Par ailleurs, selon le Ministre algérien des finances 80% des 157 milliards de dollars sont déposés à l’étranger en bons de trésor dont 45% aux USA, 45% en euros , le reste ne yen et livre sterling et toute dépréciation combinée à l’inflation mondiale donnerait un rendement négatif. Aussi je suis sceptique pour les 80% des réserves de change algérien placées à l’étranger dont 45% en bons de trésor américain et 45% en euros quant aux déclarations du gouverneur de la Banque d’Algérie, lequel affirme que le rendement de ces réserves est de l’ordre de plus de 4%, ramenant presque 5 milliards de dollars d’intérêts par an.

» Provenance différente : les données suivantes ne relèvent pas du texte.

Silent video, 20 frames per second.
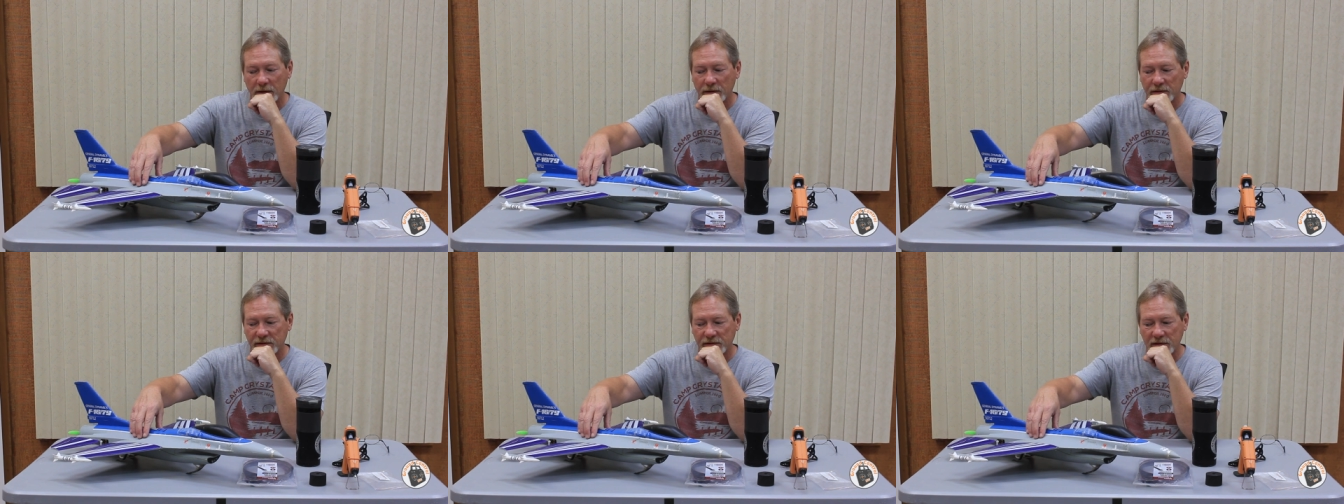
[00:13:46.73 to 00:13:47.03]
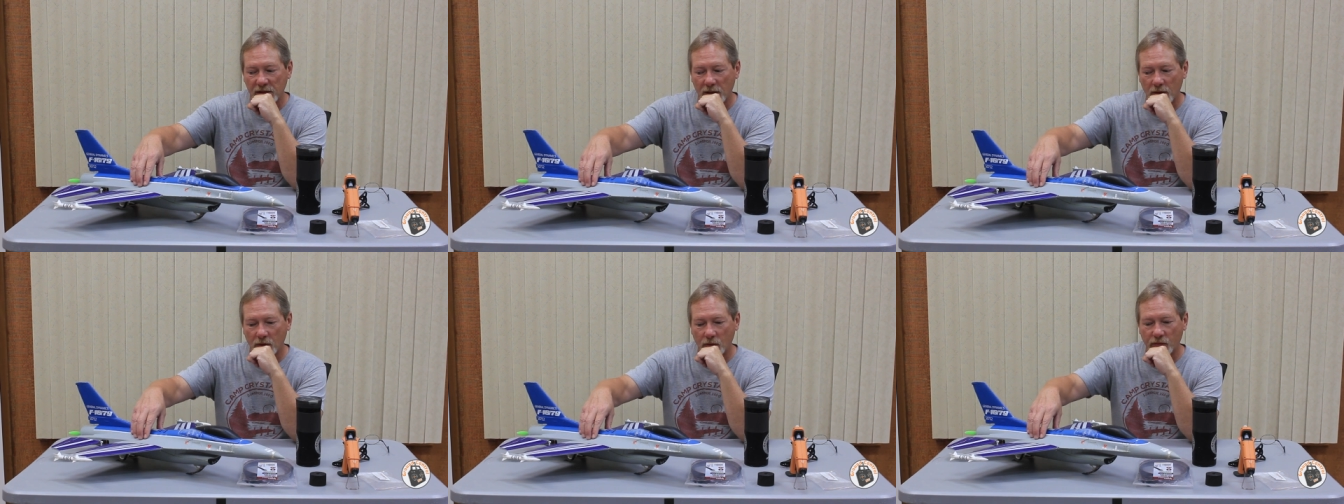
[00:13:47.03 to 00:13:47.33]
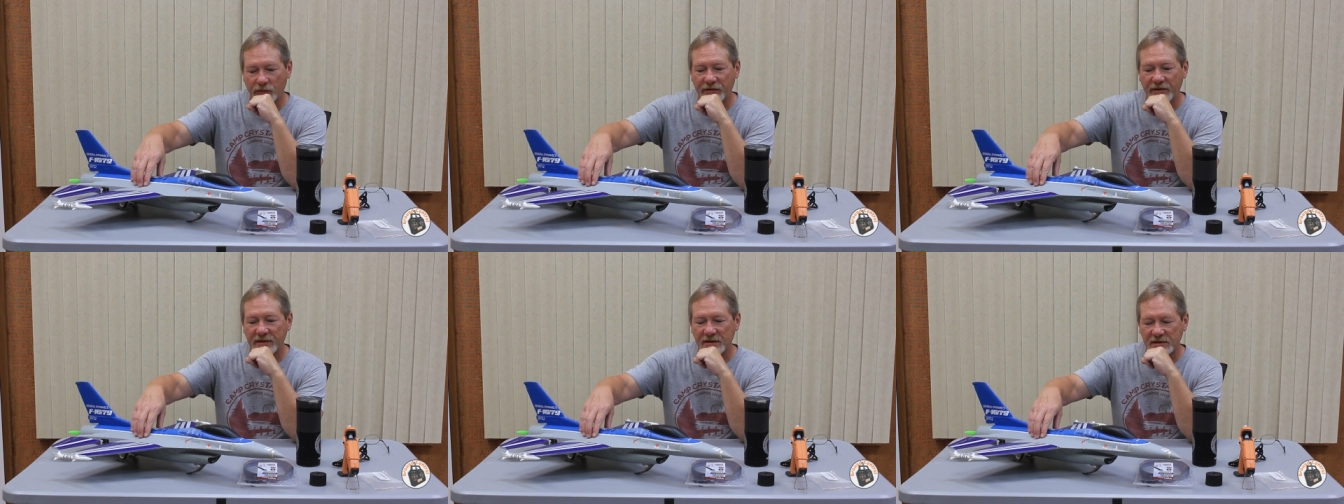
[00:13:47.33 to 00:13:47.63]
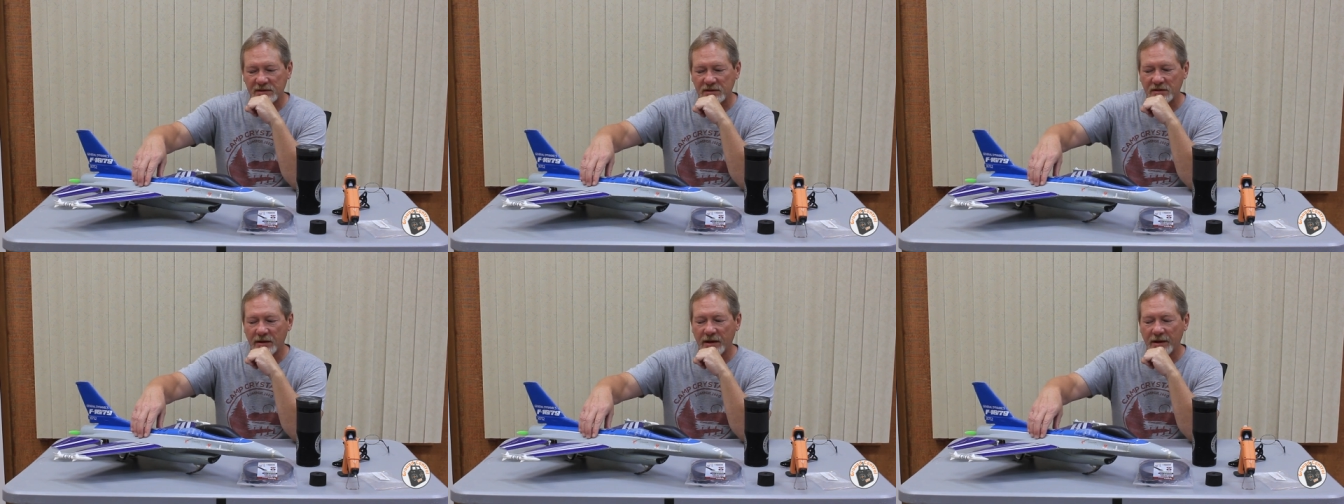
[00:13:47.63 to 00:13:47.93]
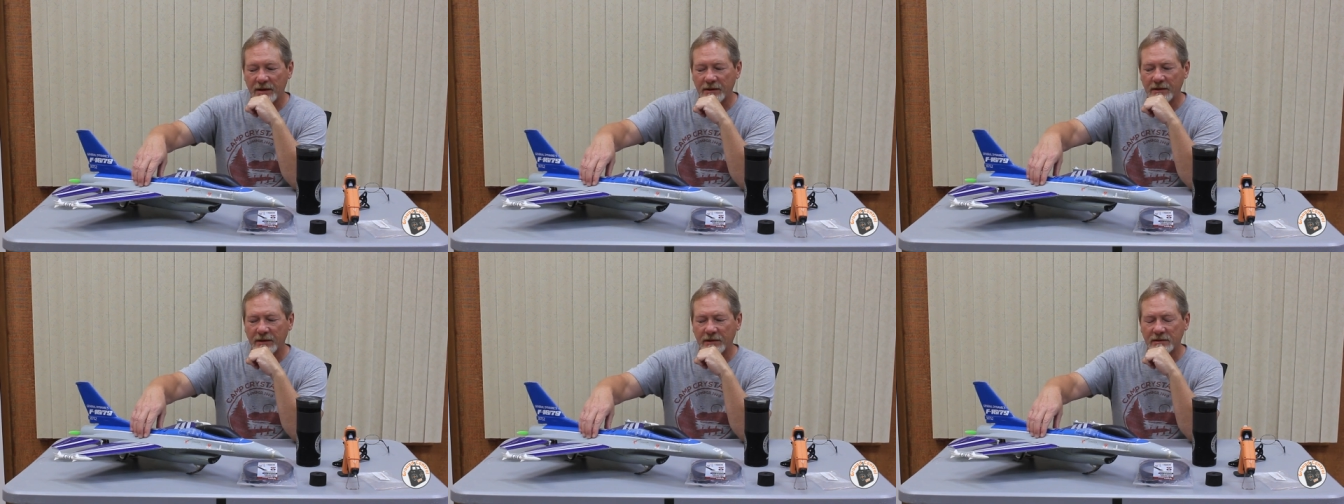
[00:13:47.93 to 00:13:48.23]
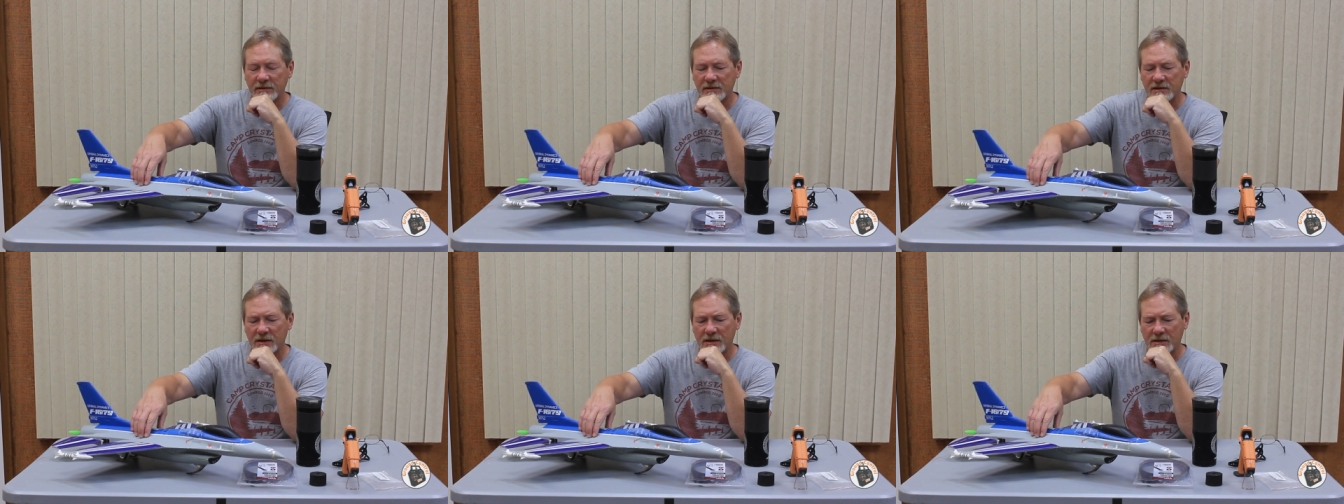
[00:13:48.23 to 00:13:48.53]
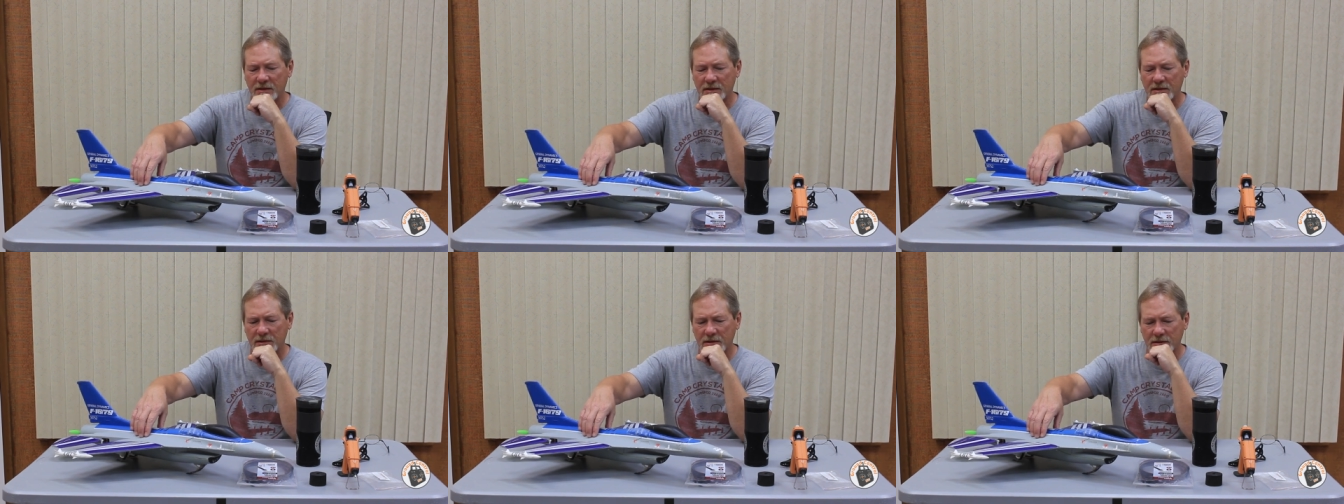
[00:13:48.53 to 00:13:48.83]
So this landing
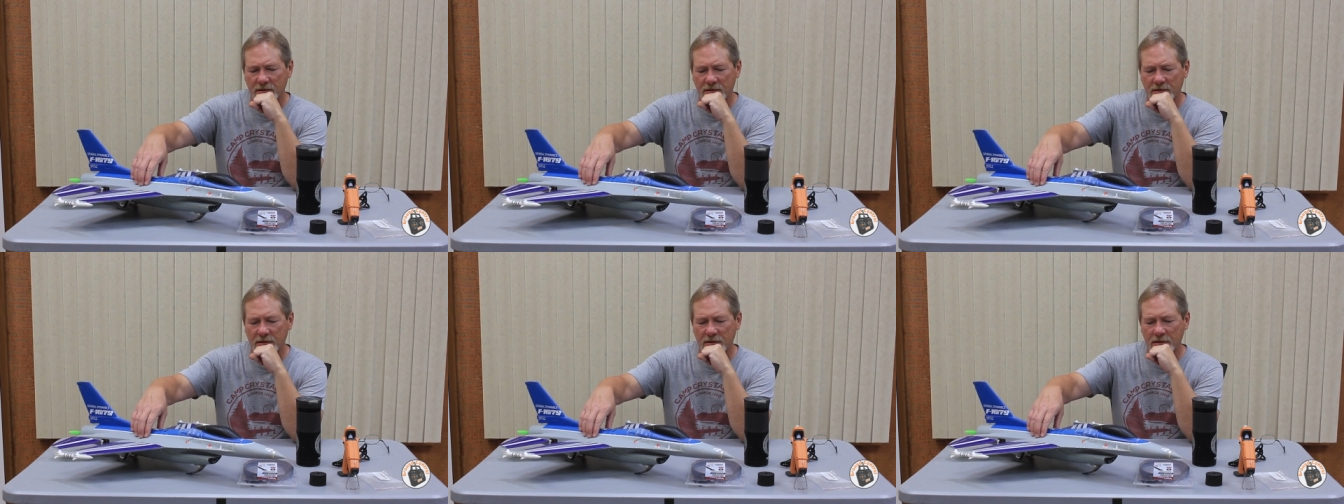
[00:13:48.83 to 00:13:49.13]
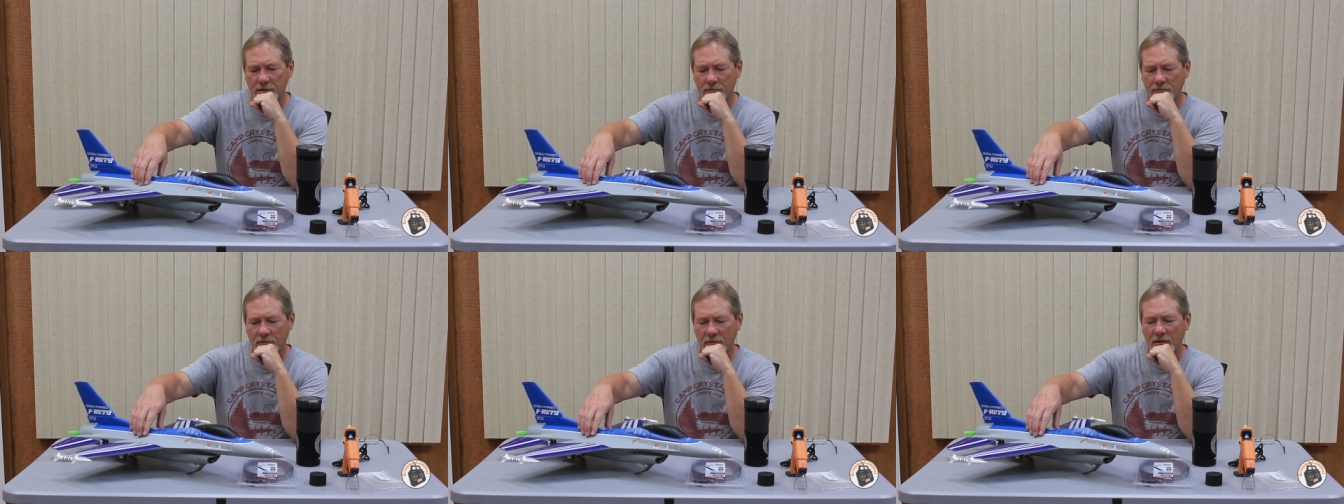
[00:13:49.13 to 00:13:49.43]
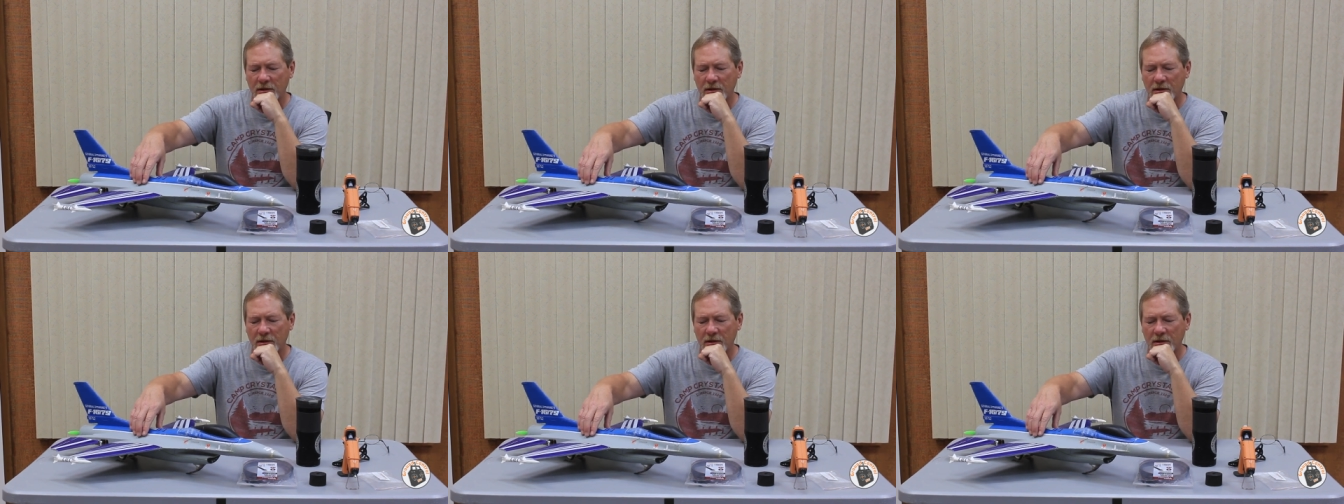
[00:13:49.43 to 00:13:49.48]
skid system,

Avec le taux d’inflation et le faible taux d’intérêt de la FED mais également de la banque centrale européenne le rendement est bien en deçà. La rente des hydrocarbures n’étant pas éternelle et de surcroit propriété de tout le peuple algérien d’où l’importance d’un débat démocratique sur sa gestion ainsi que celle de l’utilisation des réserves de change.